**DATA TO EXAMINE**
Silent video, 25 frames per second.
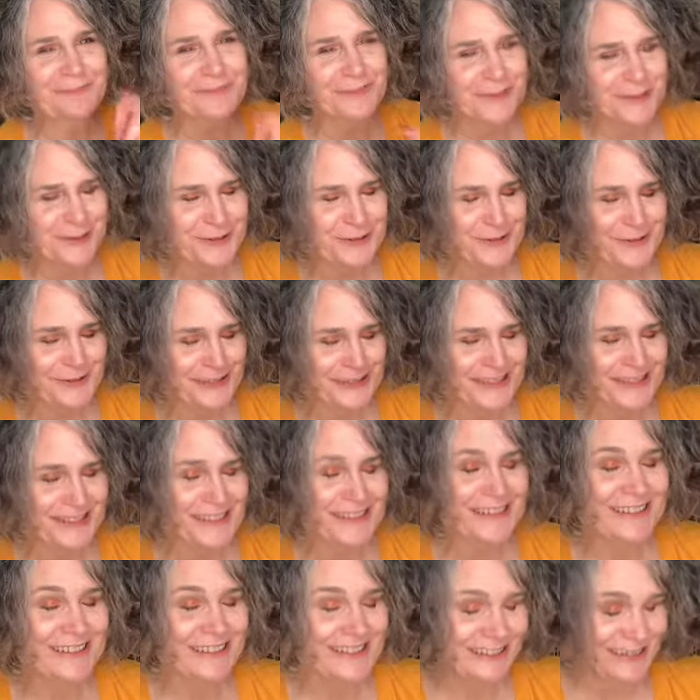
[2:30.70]
notes
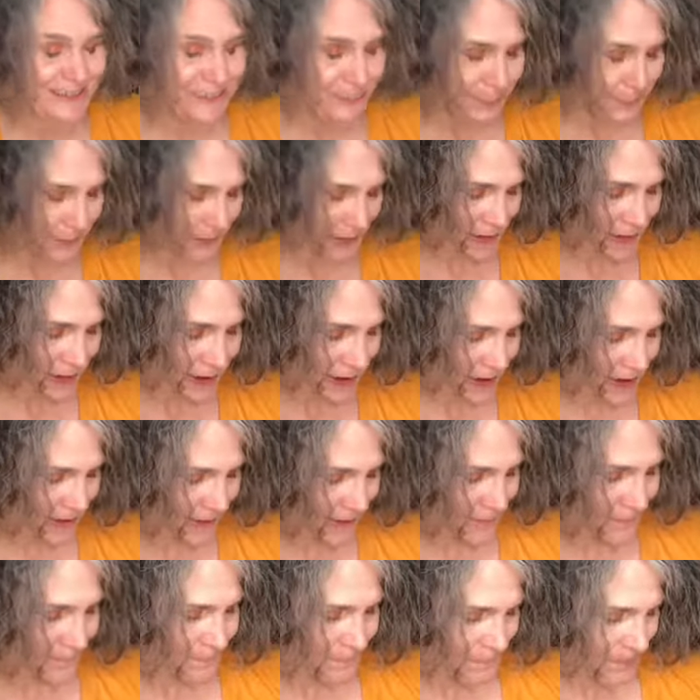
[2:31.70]
in
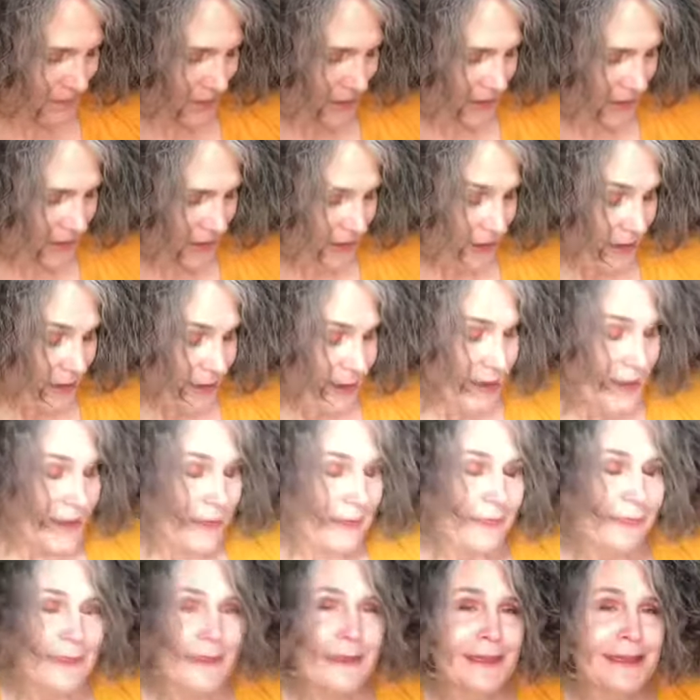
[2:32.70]
Black.
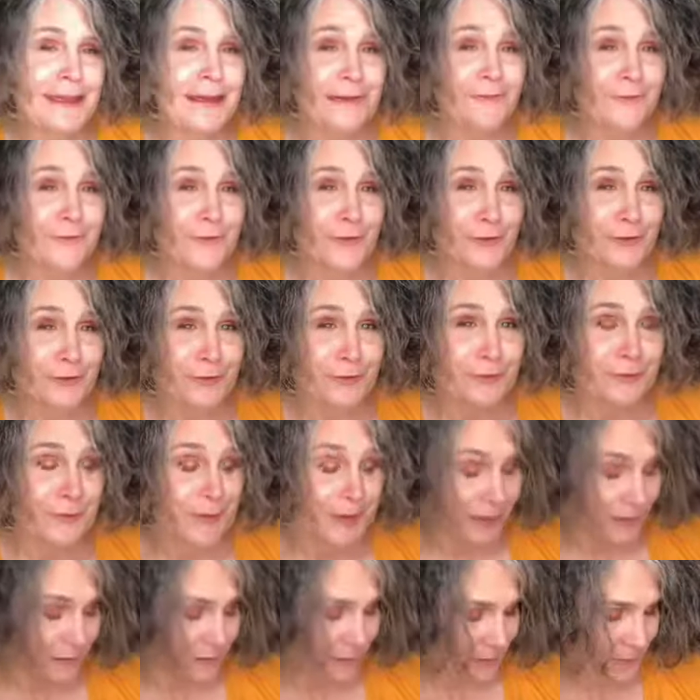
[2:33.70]
Then for the
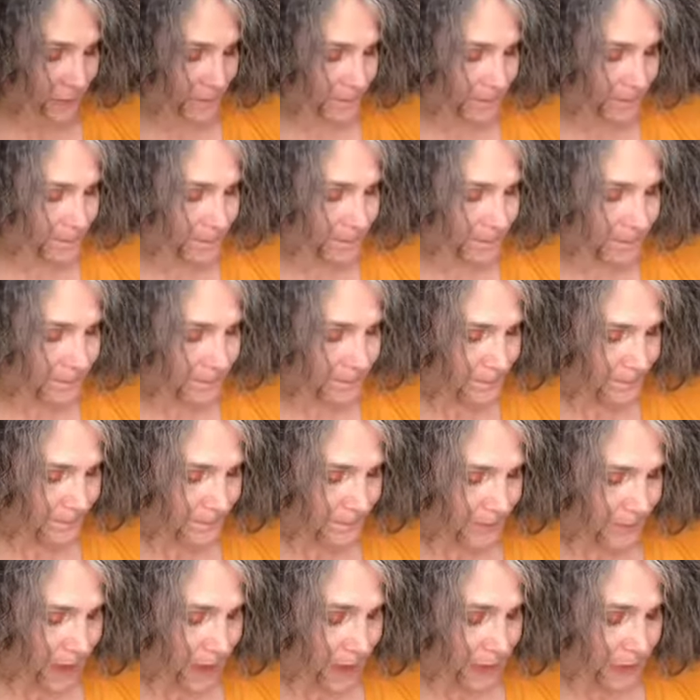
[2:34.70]
middle,
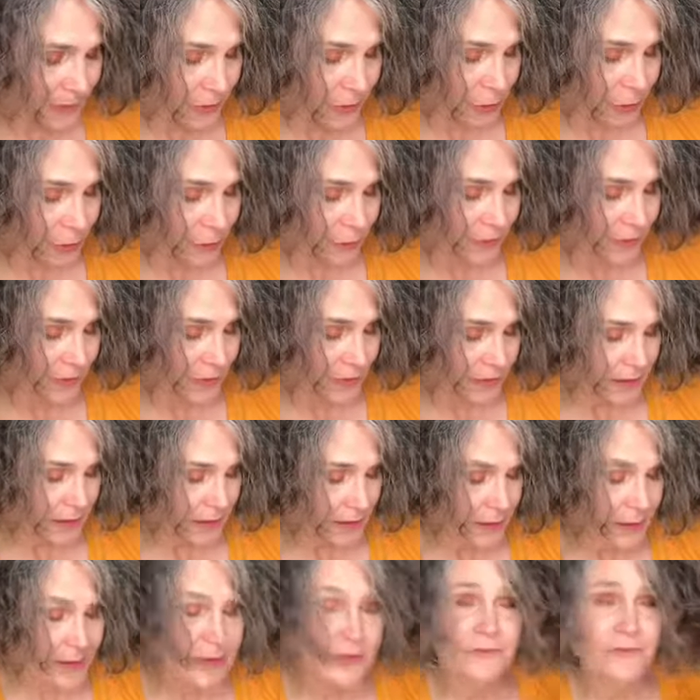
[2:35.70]
I don't know if I
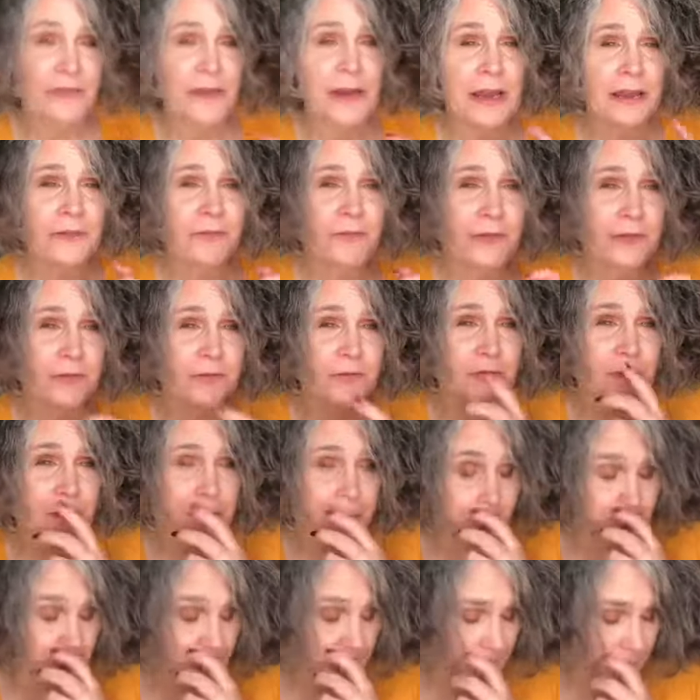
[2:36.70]
even have enough
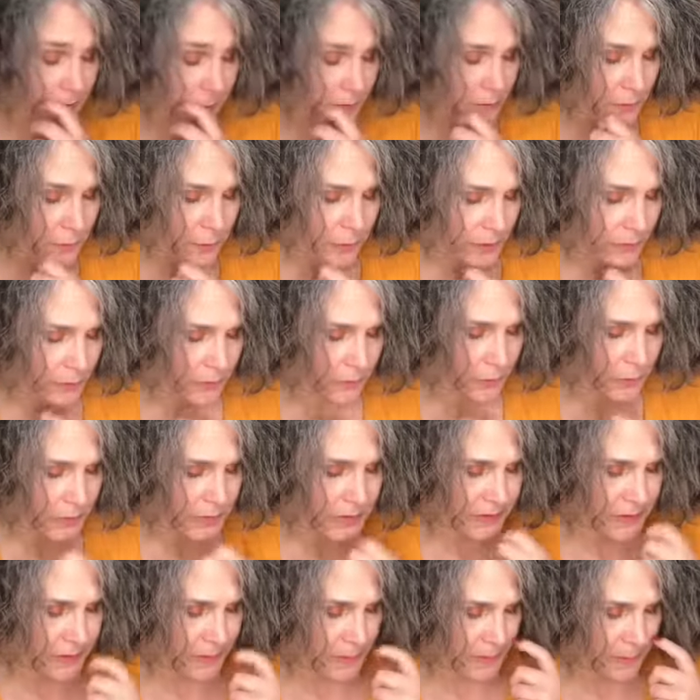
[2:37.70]
time to tell you all the
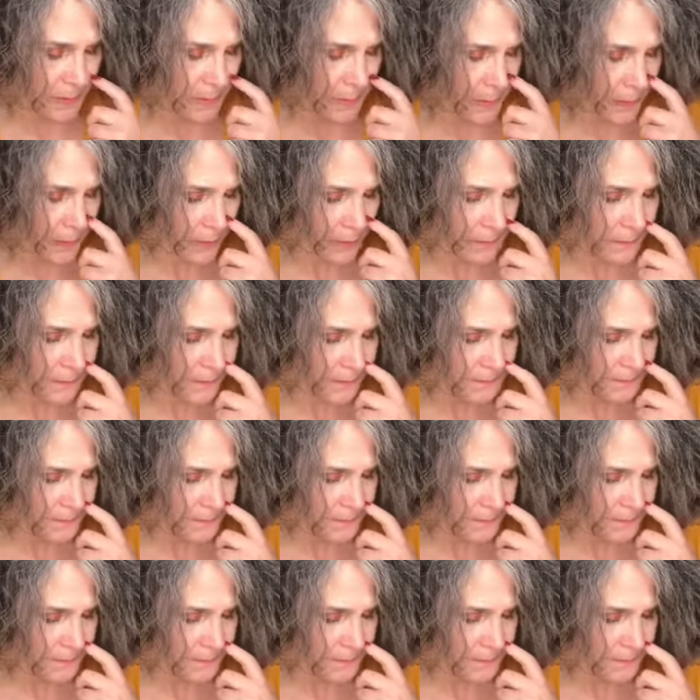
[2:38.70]
ones in the middle.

**WHAT THE TASK REQUIRES**
Copy the data word for word, no pictures.

**SOLUTION TO THIS TASK**
Silent video, 25 frames per second.
[2:30.70]
notes
[2:31.70]
in
[2:32.70]
Black.
[2:33.70]
Then for the
[2:34.70]
middle,
[2:35.70]
I don't know if I
[2:36.70]
even have enough
[2:37.70]
time to tell you all the
[2:38.70]
ones in the middle.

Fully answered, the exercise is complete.